The latest issue of BBC History Magazine is now on sale. In our new edition Mark Stoyle investigates claims that Prince Rupert, nephew to Charles I and chief cavalry commander for the Royalists during the Civil War, owned a poodle with demonic powers.
Elsewhere in the magazine, Tracy Borman takes a look at regal nuptials throughout history in an A–Z of royal weddings – from bridesmaids to turkeys.
The May issue also features Martin Sixsmith who speaks to BBC History Magazine’s Rob Attar about why Russia has never achieved western-style democracy, while elsewhere, Francis Fukuyama looks back at humanity’s distant origins to find out how political institutions have developed around the world.

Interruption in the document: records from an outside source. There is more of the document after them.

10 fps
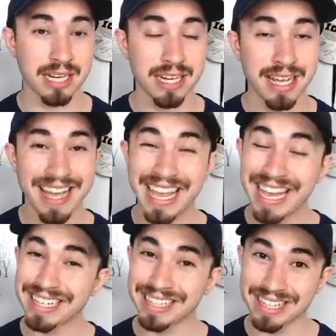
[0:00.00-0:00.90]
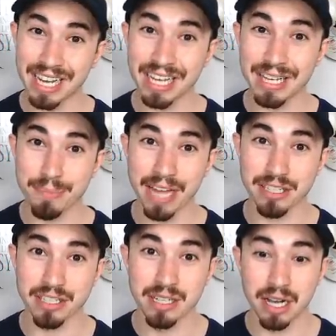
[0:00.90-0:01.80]
And he had a tight
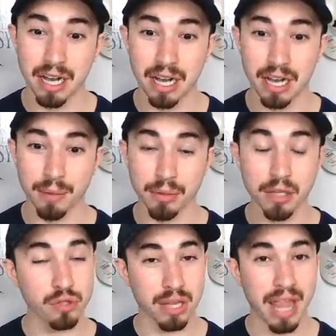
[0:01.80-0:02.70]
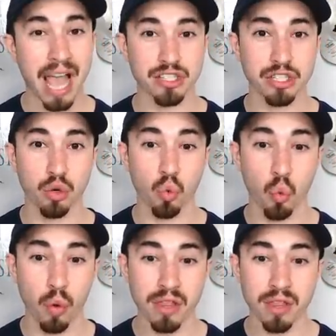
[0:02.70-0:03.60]
match, uh, I believe it was last year,
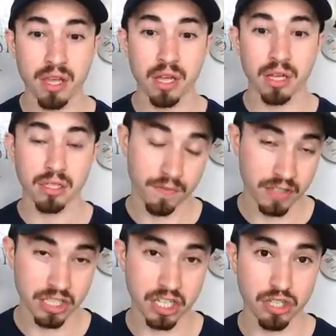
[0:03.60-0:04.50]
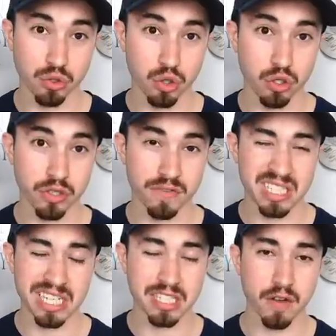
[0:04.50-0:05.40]
with Vincenzo Joseph
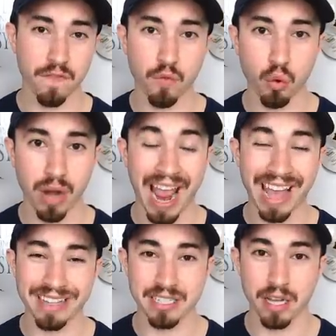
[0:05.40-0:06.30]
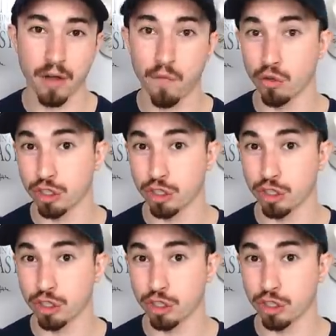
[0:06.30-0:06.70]
6 to 4 at the scuffle.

Also in this issue, as new blockbuster film The Eagle shows at cinemas acrss the UK, Miles Russell asks what really befell the Legion of the Ninth, and gives his opinion on the film itself.
Meanwhile, 50 years after US-backed exiles attempted to overthrow Cuban leader Fidel Castro at the Bay of Pigs, Mark White examines President Kennedy’s role in the invasion.
Other topics this month include Paul Addison and Jeremy Crang‘s consideration of the role of the Ministry of Information in assessing popular morale in 1940; Dominic Sandbrook picks 1 May 1851 – the date that Queen Victoria opened the Great Exhibition at Crystal Palace – as a big day in history; and Tara Hamling takes a closer look at the performance of Elizabethan drama.